Limitez-vous : abonnez-vous à une ou deux newsletters fiables sur l'IA (par exemple AiPAD Clud ou The Product Courier) et lisez-les régulièrement. Vous verrez que l’essentiel des informations tournent autour des mêmes grandes tendances.
Ensuite, mettez rapidement les mains dans l’action : choisissez un petit projet personnel pour "jouer" avec l'IA. Cela peut être :
- Créer une landing page avec un outil comme Lovable,
- Construire un mini-agent conversationnel en no-code avec n8n,
- Tester des workflows IA personnalisés sur Devin.
L’idée est de pratiquer sur un cas concret. Vous suivez un tutoriel simple, vous expérimentez, vous testez. Ce n'est pas grave si c’est imparfait. Ce qui compte, c’est d’ancrer des premiers réflexes pratiques. Si l’outil vous plaît et vous aide, adoptez-le : intégrez-le dans votre quotidien professionnel ou personnel. Si ce n’est pas convaincant, passez à un autre outil et recommencez.
Au début, vous allez probablement ressentir une frustration énorme, c’est totalement normal. C’est ce qu’on appelle la "vallée du désespoir" du Dunning–Kruger effect : plus vous progressez, plus vous découvrez tout ce que vous ne maîtrisez pas encore. L'essentiel est de ne pas s’arrêter là : continuez d’explorer, petit à petit.

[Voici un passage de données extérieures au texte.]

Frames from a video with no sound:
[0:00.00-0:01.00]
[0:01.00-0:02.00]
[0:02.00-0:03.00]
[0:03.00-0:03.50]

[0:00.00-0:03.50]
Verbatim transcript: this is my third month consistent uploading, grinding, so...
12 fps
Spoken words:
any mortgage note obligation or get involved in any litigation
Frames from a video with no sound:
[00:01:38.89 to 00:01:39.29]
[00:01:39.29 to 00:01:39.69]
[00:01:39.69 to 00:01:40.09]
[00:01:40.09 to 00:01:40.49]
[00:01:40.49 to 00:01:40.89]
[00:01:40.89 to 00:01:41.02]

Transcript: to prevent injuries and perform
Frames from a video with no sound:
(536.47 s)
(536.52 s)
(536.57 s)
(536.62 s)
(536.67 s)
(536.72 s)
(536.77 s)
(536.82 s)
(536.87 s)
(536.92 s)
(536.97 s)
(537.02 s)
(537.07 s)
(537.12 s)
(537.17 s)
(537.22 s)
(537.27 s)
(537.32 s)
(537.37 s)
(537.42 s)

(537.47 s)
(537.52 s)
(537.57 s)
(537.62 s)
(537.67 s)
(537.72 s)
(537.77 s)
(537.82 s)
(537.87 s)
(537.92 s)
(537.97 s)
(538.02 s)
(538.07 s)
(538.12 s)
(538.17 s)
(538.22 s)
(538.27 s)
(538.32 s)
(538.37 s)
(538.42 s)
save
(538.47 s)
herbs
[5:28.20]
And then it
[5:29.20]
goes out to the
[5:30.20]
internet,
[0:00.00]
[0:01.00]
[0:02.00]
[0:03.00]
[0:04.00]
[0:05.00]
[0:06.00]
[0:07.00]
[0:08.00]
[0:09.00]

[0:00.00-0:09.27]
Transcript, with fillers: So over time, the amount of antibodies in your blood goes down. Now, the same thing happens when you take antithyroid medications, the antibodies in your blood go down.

Je conseille aussi de parler régulièrement avec vos pairs, sans tabou. Vous verrez que même les personnes qui semblent très à l'aise avec l'IA aujourd’hui sont aussi passées par des phases d'apprentissage tâtonnant. L'important est d'échanger honnêtement sur ce qu'on teste, ce qui marche, ce qui ne marche pas.
En résumé :
- Limitez votre flux d'informations (1-2 newsletters).
- Choisissez un outil.
- Faites un mini-projet pratique.
- Acceptez le sentiment de ne pas tout maîtriser.
- Parlez avec d’autres professionnels pour avancer ensemble.
C’est en pratiquant que vous construirez votre expertise et votre confiance, pas en essayant de tout absorber théoriquement.